„Geld oder Leben?“ titelt Chefredakteur Patterer im Leitartikel der gestrigen Ausgabe der Kleinen Zeitung, um plakativ die Grundwerte zu umreißen, die in der derzeitigen Debatte um COVID-19-Maßnahmen abzuwägen sind. Mit dieser Zuspitzung ist er nicht allein, sondern reiht sich in einen wachsenden Chor von Meinungsmachern ein, der dafür plädiert, nicht nur den lokalen Handel, sondern auch „Luxusgrundrechte“ wie den Schutz von Privatsphäre und Daten zugunsten größerer Gewissheit bei der Bekämpfung von COVID-19 einzuschränken.

Diese rein rhetorische Fragestellung aber geht am Kern vorbei – wer würde es wagen, öffentlich dem Kommerz Vorrang vor der Rettung von Leben zu geben?

Wohin diese verkürzte Sicht der Dinge führt, zeigt die „Frage der Woche“ in derselben Kleine-Ausgabe, nämlich „Weniger Datenschutz für mehr Seuchenschutz?“ Dort ist die Rede von einer „Symmetrie der Ignoranz“ zwischen „Daten- und Rechtsexperten“, wobei wohl nur letztere mit der gescholtenen Ignoranz gemeint sind – diejenigen die einfach nicht verstehen wollen, wie segensreich die schöne neue Welt ist, in der alle Probleme einfach auf Basis Billionen personenbezogener Daten von Bürgern „weggerechnet“ werden können.

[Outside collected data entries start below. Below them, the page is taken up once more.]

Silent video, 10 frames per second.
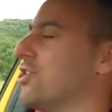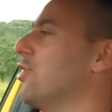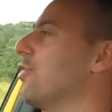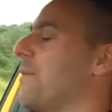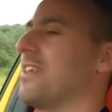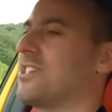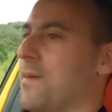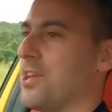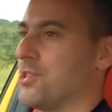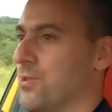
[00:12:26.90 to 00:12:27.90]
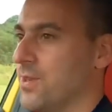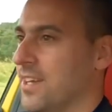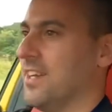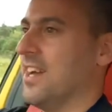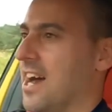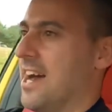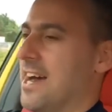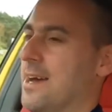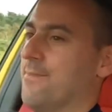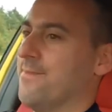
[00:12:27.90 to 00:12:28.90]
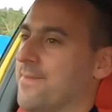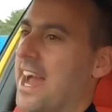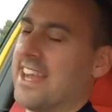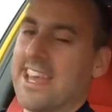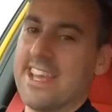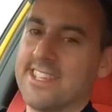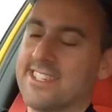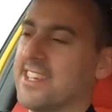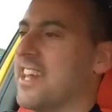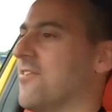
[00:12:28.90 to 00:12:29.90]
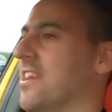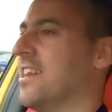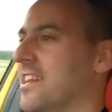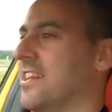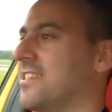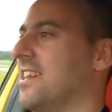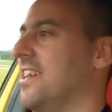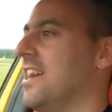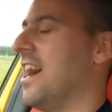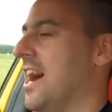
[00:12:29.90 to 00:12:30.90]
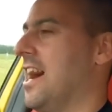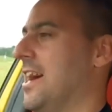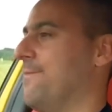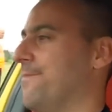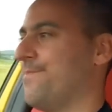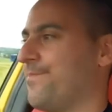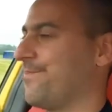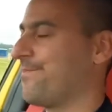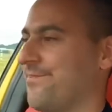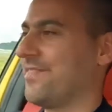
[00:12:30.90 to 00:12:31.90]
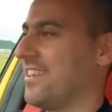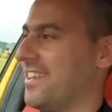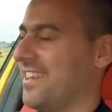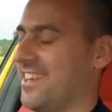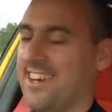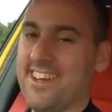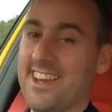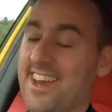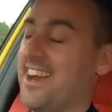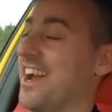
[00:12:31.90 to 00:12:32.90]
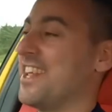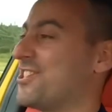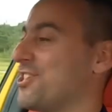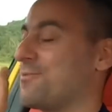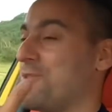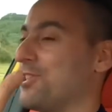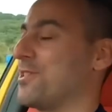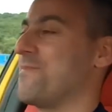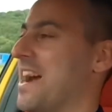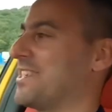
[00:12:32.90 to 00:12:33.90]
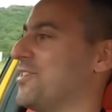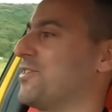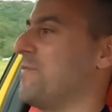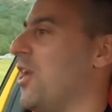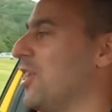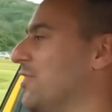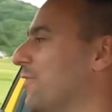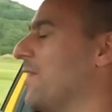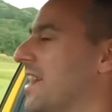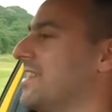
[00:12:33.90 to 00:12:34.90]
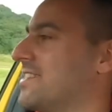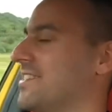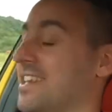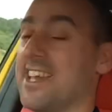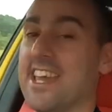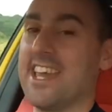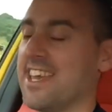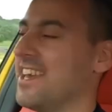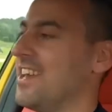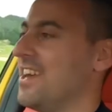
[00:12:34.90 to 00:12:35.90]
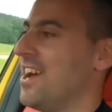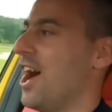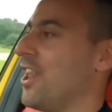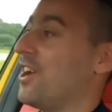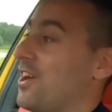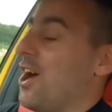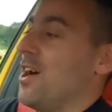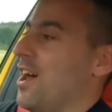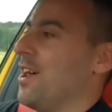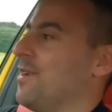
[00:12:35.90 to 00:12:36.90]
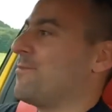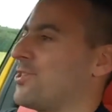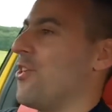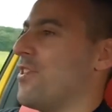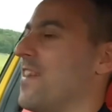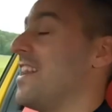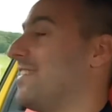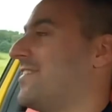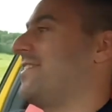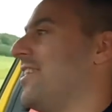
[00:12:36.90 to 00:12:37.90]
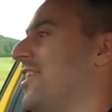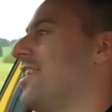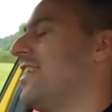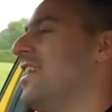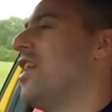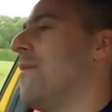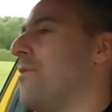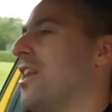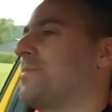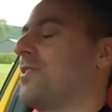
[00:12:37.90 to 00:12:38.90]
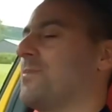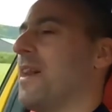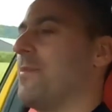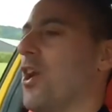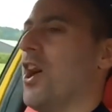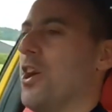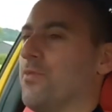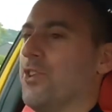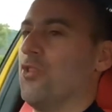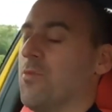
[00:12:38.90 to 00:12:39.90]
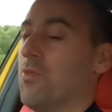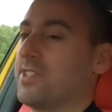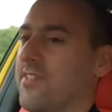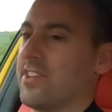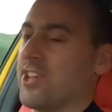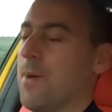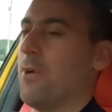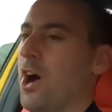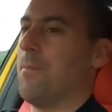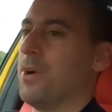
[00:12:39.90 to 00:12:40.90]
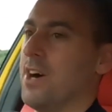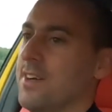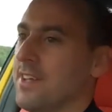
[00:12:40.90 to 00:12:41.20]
look a bit special, and it is. It really is. And it just puts a massive smile on your face. And I'm sorry that I'm biased because maybe I own the normal Civic Type R, but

Das wahre Problem ist die Asymmetrie des Wissens – schon bisher waren Unternehmen wie A1 offenbar in der Lage, Bewegungsprofile ihrer Nutzer zu verfolgen und diese tagtäglich zu beobachten! Das ist der wahre Skandal.

Neu ist nur, dass nun auch die Regierung darauf zugreifen möchte. Grundrechte sind in erster Linie Freiheitsrechte gegen die Regierung – die alltägliche Überwachung geht bei uns aber von privaten Konzernen aus, die das Wissen dieser Welt sammeln und auswerten.

Das sind dieselben Konzerne, deren Wettbewerb nun durch COVID-19 weiteren Schub bekommt: Online-Versandhandel, Cloud-Computing, Videotelefonie, Virtuelle Kunstdarbietungen – wieviel leichter können nun berufliche und private Aktivitäten lückenlos aufgezeichnet werden, während die Regierung mit ihren Maßnahmen ausschließlich lokale Unternehmer in die solidarische Pflicht nimmt.

Statt rhetorische Fragen wie „Geld oder Leben?“ zu stellen, sollte die Fragestellung „Freiheit oder Gewissheit?“ lauten. Andernfalls hätte die freie Presse ihre Lektion aus 9/11 nicht gelernt. Denn es war der Schatten des „war on terror“, der das rasante Wachstum von Überwachungsriesen wie Google im mehr oder weniger rechtsfreien Raum maßgeblich ermöglicht hat, um lebensrettende Gewissheit zu erlangen. Das Beispiel A1 zeigt: anders als in China hat der Staat im Westen gar nicht das Know how und die Ressourcen, Big Data zu sammeln und selbst zu analysieren. Er braucht dazu die großen Privaten, die dafür ihren Anteil an den Datenschätzen fordern.

Je mehr sie davon bekommen, desto enger hegen sie unsere Freiheit im Namen „wissenschaftlicher Erkenntnisse“ ein. Das zeigt nicht zuletzt die von Chefredakteur Patterer gutgeheißene Methode, Infizierte mit einem digitalen Brandmal zu versehen. Das ist nicht Orwell, das ist der Mensch als Herdenvieh – und das kann dann auch „die Ohren anlegen“…

Um das zu verhindern, hat der Gesetzgeber das Grundrecht auf Datenschutz seit jeher als Schutzrecht gegen staatliche UND private Akteure konzipiert. Jeder einzelne ist nun aufgerufen, wachsam zu sein – denn der „public watchdog“ scheint derzeit genauso der Herdenpanik zu verfallen wie diejenigen Regierungsvertreter, die sich für digitale Überwachung und Big-Data-Analyse starkmachen.